Hypothyroidism affects the GI tract in several additional ways. As with thyrotoxicosis, atrophic gastritis and pernicious anemia may be associated findings. Therefore, prompt investigation of gastric histology and vitamin B12 metabolism should follow the discovery of megaloblastic anemia in the hypothyroid patient. Although there may be a specific hepatic lesion of hypothyroidism, associated autoimmune liver disease is probably more common. In the hypothyroid patient with liver function abnormalities, particular diagnostic efforts should be directed toward the possibility of primary biliary cirrhosis or autoimmune hepatitis.

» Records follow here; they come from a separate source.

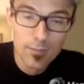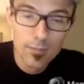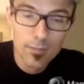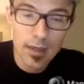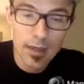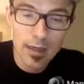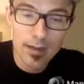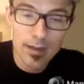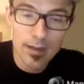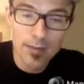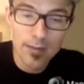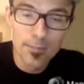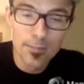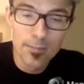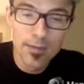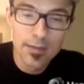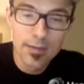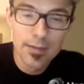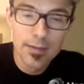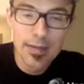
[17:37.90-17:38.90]

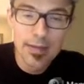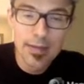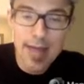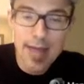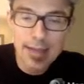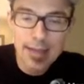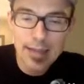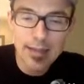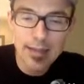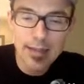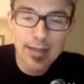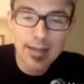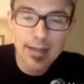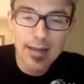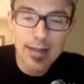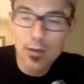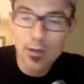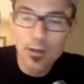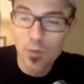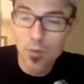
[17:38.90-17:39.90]
The next thing
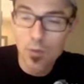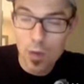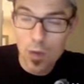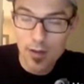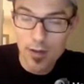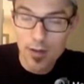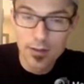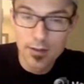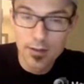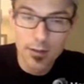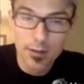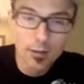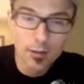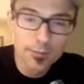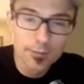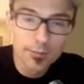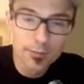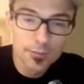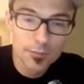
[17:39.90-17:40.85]
that you'll want to do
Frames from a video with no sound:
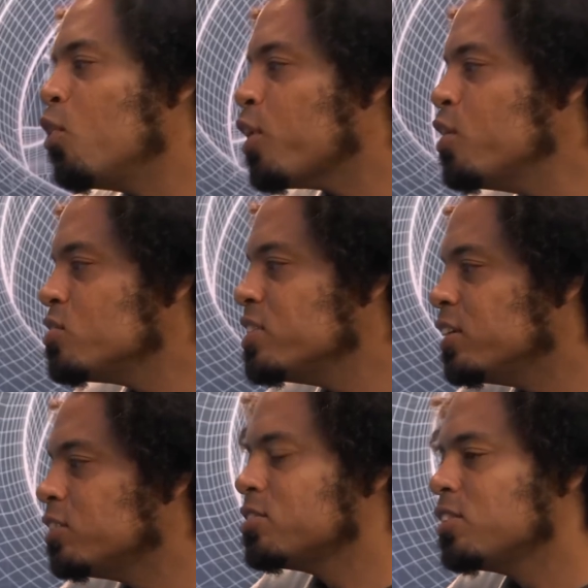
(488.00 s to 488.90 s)
those
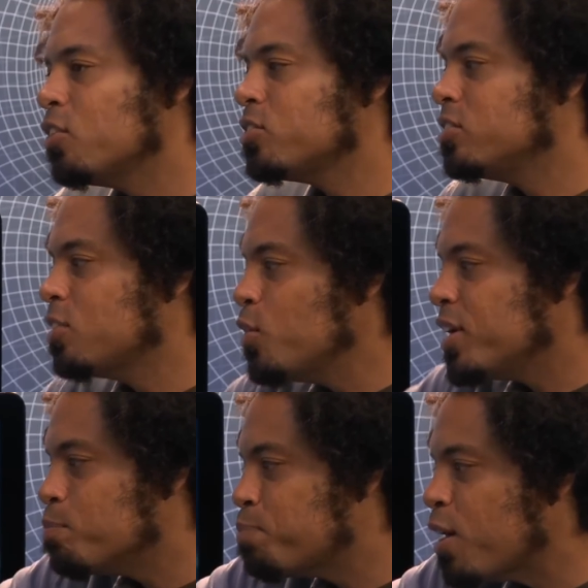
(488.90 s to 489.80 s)
little slots are
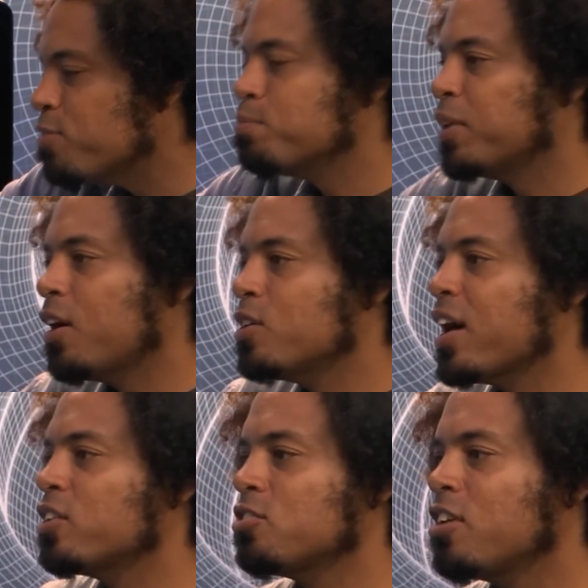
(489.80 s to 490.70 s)
doing above and below
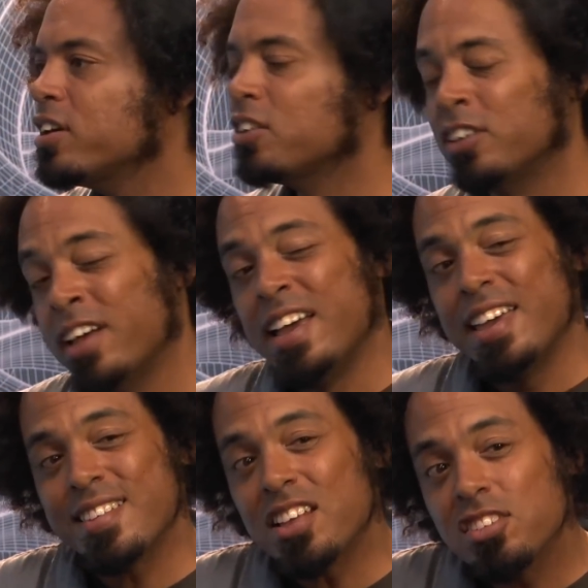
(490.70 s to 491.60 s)
that triangle
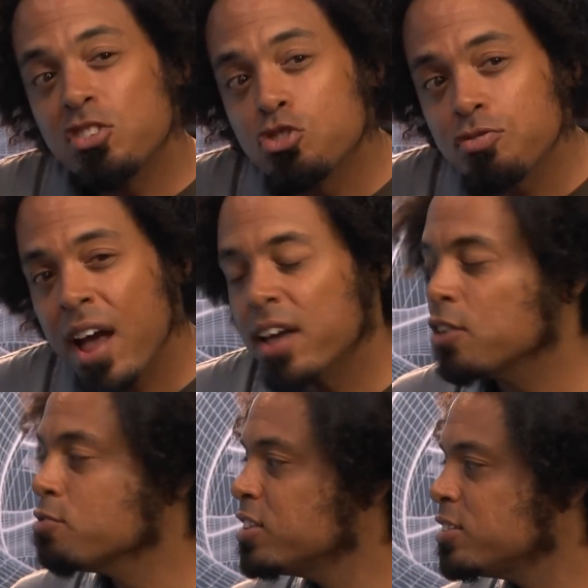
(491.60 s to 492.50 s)
is actually drag
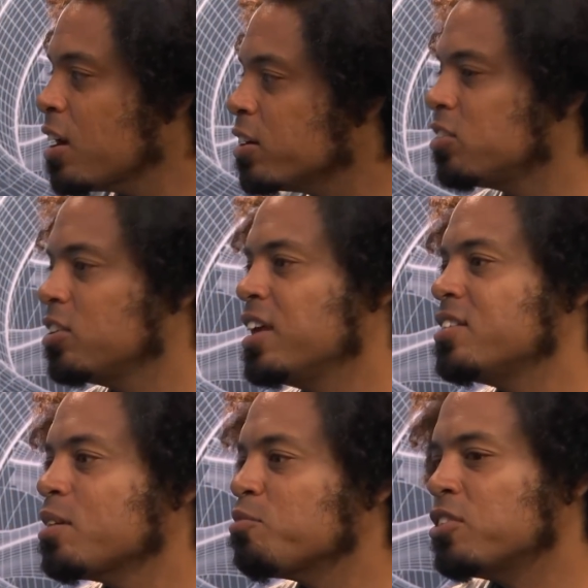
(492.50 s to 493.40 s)
reduction.
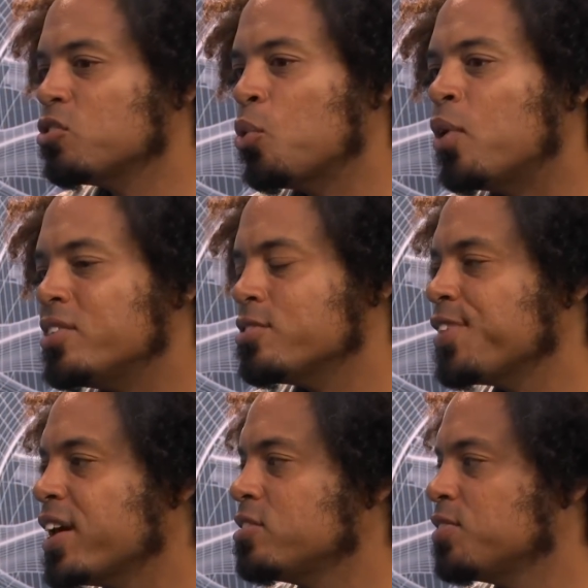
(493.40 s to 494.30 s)
It's something that's quite
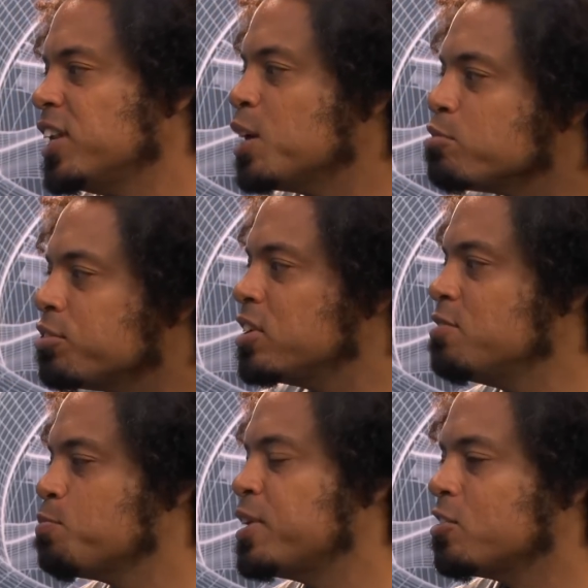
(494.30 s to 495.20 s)
effective and a number of
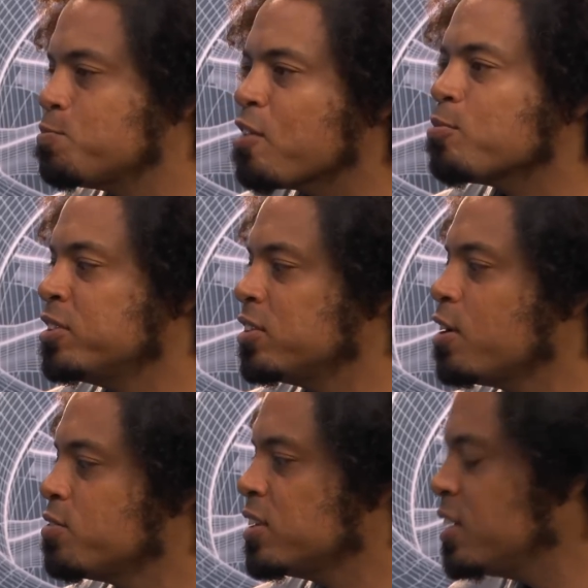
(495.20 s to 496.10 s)
teams have been experimenting
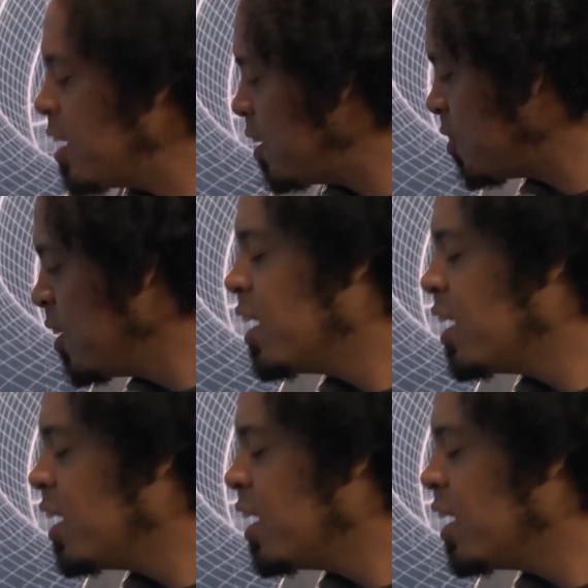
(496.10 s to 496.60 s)
over the years.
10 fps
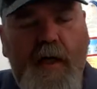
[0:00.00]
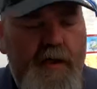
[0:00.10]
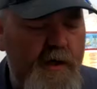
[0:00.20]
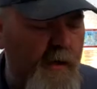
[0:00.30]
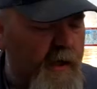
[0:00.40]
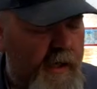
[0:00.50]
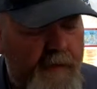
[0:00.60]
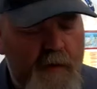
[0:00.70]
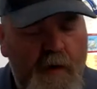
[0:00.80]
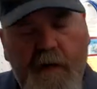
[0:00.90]
what they do.
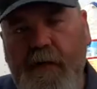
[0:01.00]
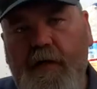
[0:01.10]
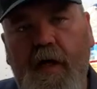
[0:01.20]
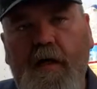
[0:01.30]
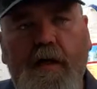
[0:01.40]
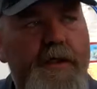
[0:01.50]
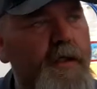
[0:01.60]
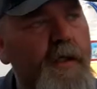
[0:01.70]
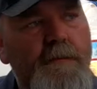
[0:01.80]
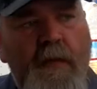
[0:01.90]
If it weren't for
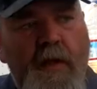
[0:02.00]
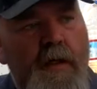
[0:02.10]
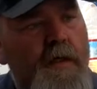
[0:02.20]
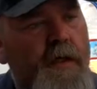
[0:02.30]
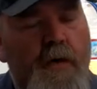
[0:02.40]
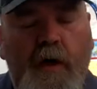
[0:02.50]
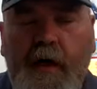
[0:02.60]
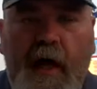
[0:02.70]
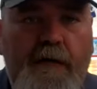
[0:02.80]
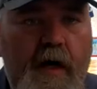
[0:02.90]
truckers, you
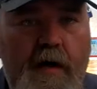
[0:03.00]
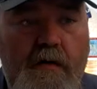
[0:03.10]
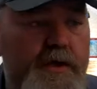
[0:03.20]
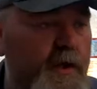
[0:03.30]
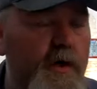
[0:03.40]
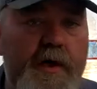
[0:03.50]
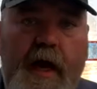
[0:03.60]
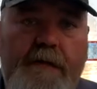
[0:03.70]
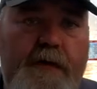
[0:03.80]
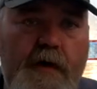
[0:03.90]
wouldn't have clothes, you
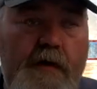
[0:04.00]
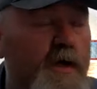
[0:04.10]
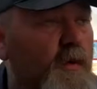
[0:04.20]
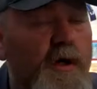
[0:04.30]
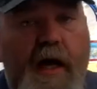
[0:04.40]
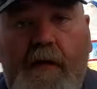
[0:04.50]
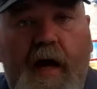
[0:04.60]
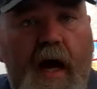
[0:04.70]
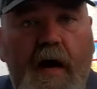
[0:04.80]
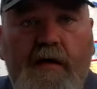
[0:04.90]
wouldn't have food, you wouldn't
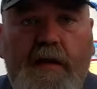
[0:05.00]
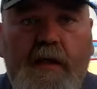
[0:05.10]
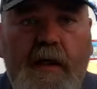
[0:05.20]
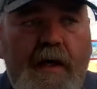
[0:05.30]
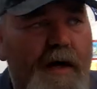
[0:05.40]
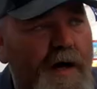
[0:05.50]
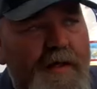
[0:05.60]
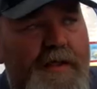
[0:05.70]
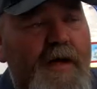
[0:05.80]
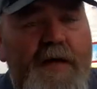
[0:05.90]
have a house.
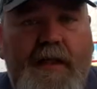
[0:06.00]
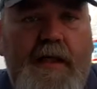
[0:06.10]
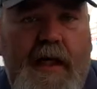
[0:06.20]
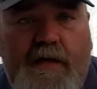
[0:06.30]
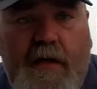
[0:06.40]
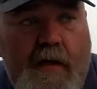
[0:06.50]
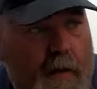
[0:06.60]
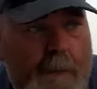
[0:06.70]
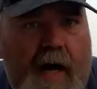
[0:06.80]
All this stuff gets delivered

INTESTINAL MOTILITY IN HYPOTHYROIDISM
Although most patients with hypothyroidism average one bowel movement daily, about one eighth have fewer than three movements weekly; also, laxative use increases significantly (1). Insidious symptoms of vague abdominal pain and distention may be present and often are diagnosed as functional bowel disease. Unusual GI manifestations, such as a gastric phytobezoar (2) or a lesion mimicking carcinoma of the sigmoid colon (3), have been reported. Rectal prolapse, sigmoid volvulus, and intestinal pseudo-obstruction (4) occasionally are seen. Severe cases may present with intestinal atony and ileus (5), often misinterpreted as intestinal obstruction. In recent years, earlier diagnosis of hypothyroidism resulted in fewer cases progressing to pseudo-obstruction. Radiologic studies reveal generalized dilatation of the GI tract, especially the colon. Pathologic examination of the intestine demonstrated a thickened, pale, leathery colon that is generally lengthened; microscopically, myxedema and round cell infiltration of the submucosal and muscle layers is evident. A decrease in colonic crypts suggests mucosal atrophy.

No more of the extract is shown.